EXERCISE. Below are the entries; transcribe them exactly and drop every picture.
───── PROVIDED RECORDS
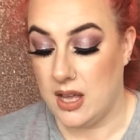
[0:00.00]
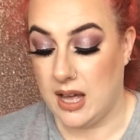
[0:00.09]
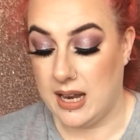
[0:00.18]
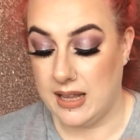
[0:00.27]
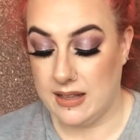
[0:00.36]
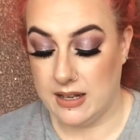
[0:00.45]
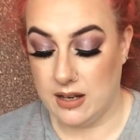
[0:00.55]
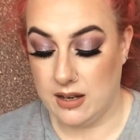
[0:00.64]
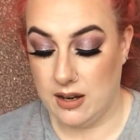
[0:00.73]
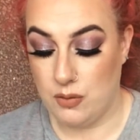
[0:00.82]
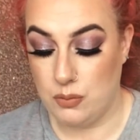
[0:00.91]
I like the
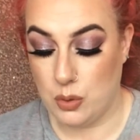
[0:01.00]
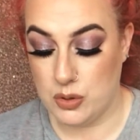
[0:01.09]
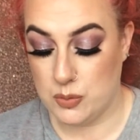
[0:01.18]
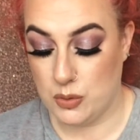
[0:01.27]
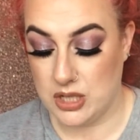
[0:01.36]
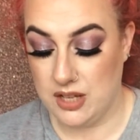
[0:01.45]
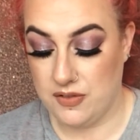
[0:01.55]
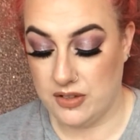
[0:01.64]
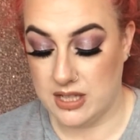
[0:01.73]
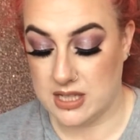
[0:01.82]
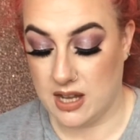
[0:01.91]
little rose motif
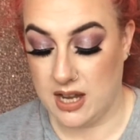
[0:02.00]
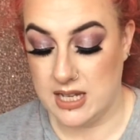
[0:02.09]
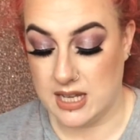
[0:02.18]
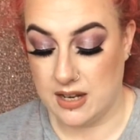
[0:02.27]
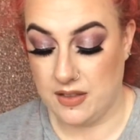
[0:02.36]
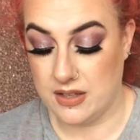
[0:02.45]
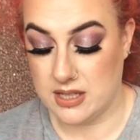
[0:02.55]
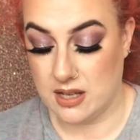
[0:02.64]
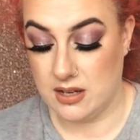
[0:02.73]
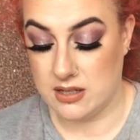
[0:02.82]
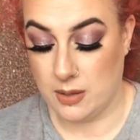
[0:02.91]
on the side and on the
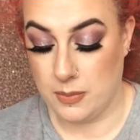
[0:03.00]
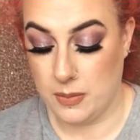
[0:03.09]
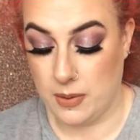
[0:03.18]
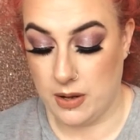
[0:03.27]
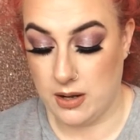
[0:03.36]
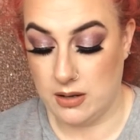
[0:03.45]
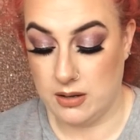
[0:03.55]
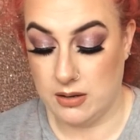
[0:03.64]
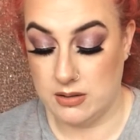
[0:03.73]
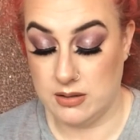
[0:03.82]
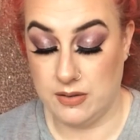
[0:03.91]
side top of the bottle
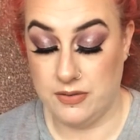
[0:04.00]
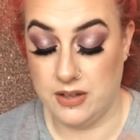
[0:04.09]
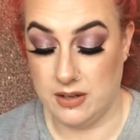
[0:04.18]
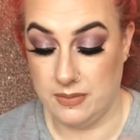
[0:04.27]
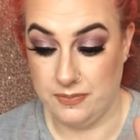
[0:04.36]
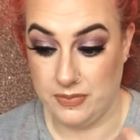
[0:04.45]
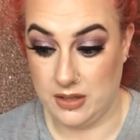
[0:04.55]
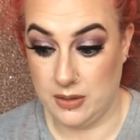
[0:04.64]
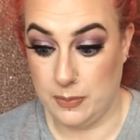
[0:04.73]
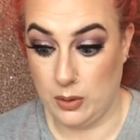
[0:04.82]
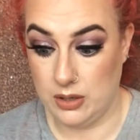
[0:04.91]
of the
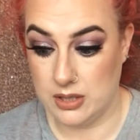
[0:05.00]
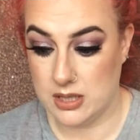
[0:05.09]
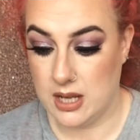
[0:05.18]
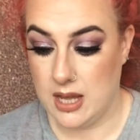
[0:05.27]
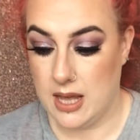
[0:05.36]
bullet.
──────────
REPLY.
[0:00.00]
[0:00.09]
[0:00.18]
[0:00.27]
[0:00.36]
[0:00.45]
[0:00.55]
[0:00.64]
[0:00.73]
[0:00.82]
[0:00.91]
I like the
[0:01.00]
[0:01.09]
[0:01.18]
[0:01.27]
[0:01.36]
[0:01.45]
[0:01.55]
[0:01.64]
[0:01.73]
[0:01.82]
[0:01.91]
little rose motif
[0:02.00]
[0:02.09]
[0:02.18]
[0:02.27]
[0:02.36]
[0:02.45]
[0:02.55]
[0:02.64]
[0:02.73]
[0:02.82]
[0:02.91]
on the side and on the
[0:03.00]
[0:03.09]
[0:03.18]
[0:03.27]
[0:03.36]
[0:03.45]
[0:03.55]
[0:03.64]
[0:03.73]
[0:03.82]
[0:03.91]
side top of the bottle
[0:04.00]
[0:04.09]
[0:04.18]
[0:04.27]
[0:04.36]
[0:04.45]
[0:04.55]
[0:04.64]
[0:04.73]
[0:04.82]
[0:04.91]
of the
[0:05.00]
[0:05.09]
[0:05.18]
[0:05.27]
[0:05.36]
bullet.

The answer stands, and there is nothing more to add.